基金National Science Foundation of China(41230422)Special Funds for Public Welfare of China(GYHY 201206017)+3 种基金NCET ProgramNatural Science Foundation of Jiangsu Province of China(BK2004001)Project Funded by the Priority Academic Program Development of Jiangsu Higher Education Institutions(PAPD)Research Innovation Program for College Graduates of Jiangsu Province(CXZZ13_0499)
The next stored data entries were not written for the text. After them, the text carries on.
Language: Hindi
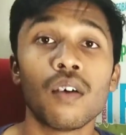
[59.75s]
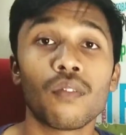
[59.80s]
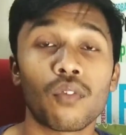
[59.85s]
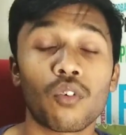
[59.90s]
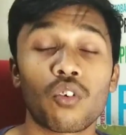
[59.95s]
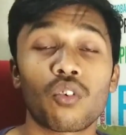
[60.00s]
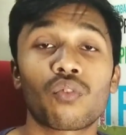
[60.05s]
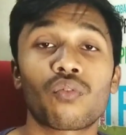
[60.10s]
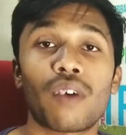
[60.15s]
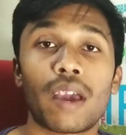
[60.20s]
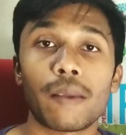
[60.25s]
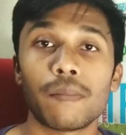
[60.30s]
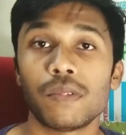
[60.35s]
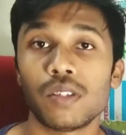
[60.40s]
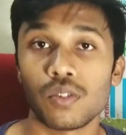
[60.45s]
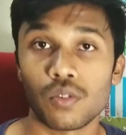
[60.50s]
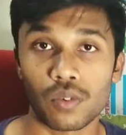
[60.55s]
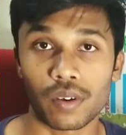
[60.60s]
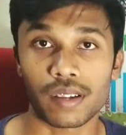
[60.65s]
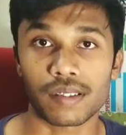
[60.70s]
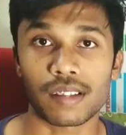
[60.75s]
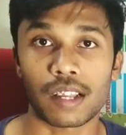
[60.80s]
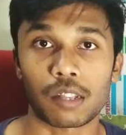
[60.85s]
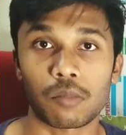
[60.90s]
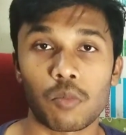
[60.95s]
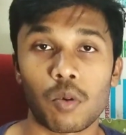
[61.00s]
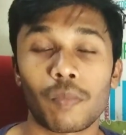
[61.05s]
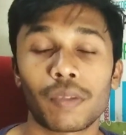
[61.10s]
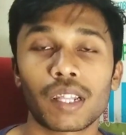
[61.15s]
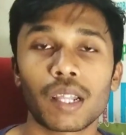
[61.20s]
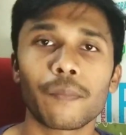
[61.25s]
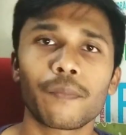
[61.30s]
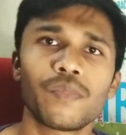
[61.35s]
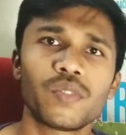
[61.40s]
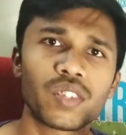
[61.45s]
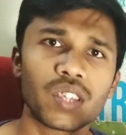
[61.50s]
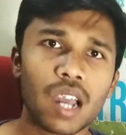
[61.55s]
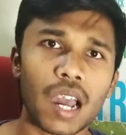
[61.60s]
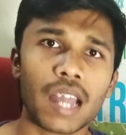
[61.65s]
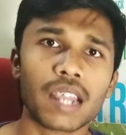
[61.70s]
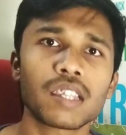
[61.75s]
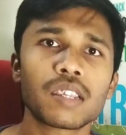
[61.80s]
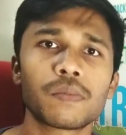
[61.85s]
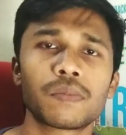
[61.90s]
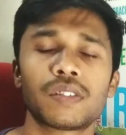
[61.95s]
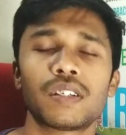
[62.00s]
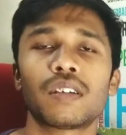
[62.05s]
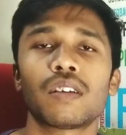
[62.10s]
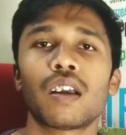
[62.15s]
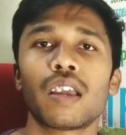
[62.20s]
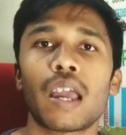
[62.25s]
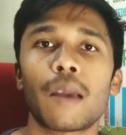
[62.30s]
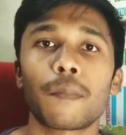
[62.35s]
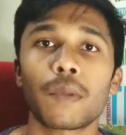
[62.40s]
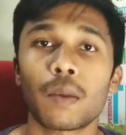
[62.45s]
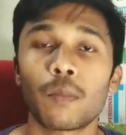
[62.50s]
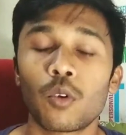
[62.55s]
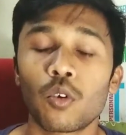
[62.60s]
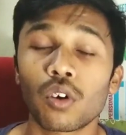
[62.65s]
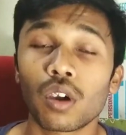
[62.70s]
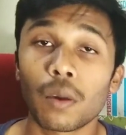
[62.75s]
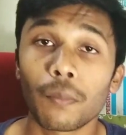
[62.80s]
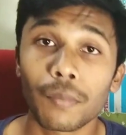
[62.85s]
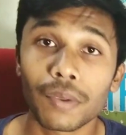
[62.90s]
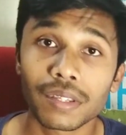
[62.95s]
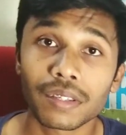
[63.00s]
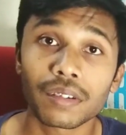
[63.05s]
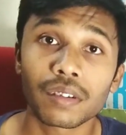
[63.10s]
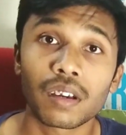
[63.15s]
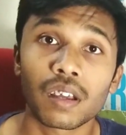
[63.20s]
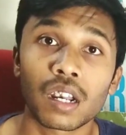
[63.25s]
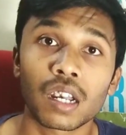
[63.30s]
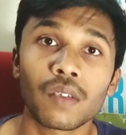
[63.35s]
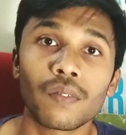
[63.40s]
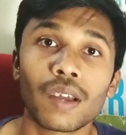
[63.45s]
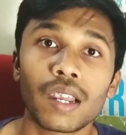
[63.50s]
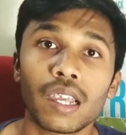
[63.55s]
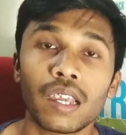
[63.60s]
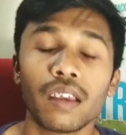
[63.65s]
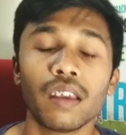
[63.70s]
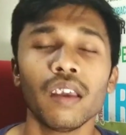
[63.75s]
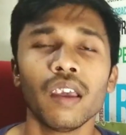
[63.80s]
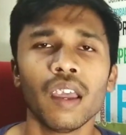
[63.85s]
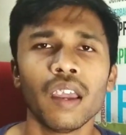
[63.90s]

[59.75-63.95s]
फोर फाइव जीरो के साथ में मतलब चार चिपसेट का यहाँ पे हम लोग कंपेरिजन करने वाले हैं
文摘By using 1958-2001 NOAA extended reconstructed sea surface temperature(SST) data, ERA40 reanalysis soil moisture data and precipitation data of 444 stations in China(east of 100°E), the possible relationships among South China Sea(SCS) SST anomaly(SSTA), soil moisture anomalies(SMA) and summer precipitation in eastern China as well as their possible physical processes are investigated. Results show that the SSTA of SCS bears an evidently negative correlation with spring soil moisture in the east part of Southwest China. More(less) precipitation happens in the Yangtze River basin and less(more) in the Southeast China in summer when the SSTA of SCS is higher(lower) than normal and the soil in the east part of Southwest China is dry(wet) in spring. Further analysis shows that when the SSTA of SCS is high(low), the southwesterly wind at low level is weak(strong), decreasing(increasing) the water vapor transport in South China, resulting in reduced(increased) spring precipitation in the east part of Southwest China and more(less) soil moisture in spring. Through the evaporation feedback mechanism, the dry(wet) soil makes the surface temperature higher(lower) in summer, causing the westward extension(eastward retreat) of the West Pacific Subtropical High, eventually leading to the summer precipitation anomalies.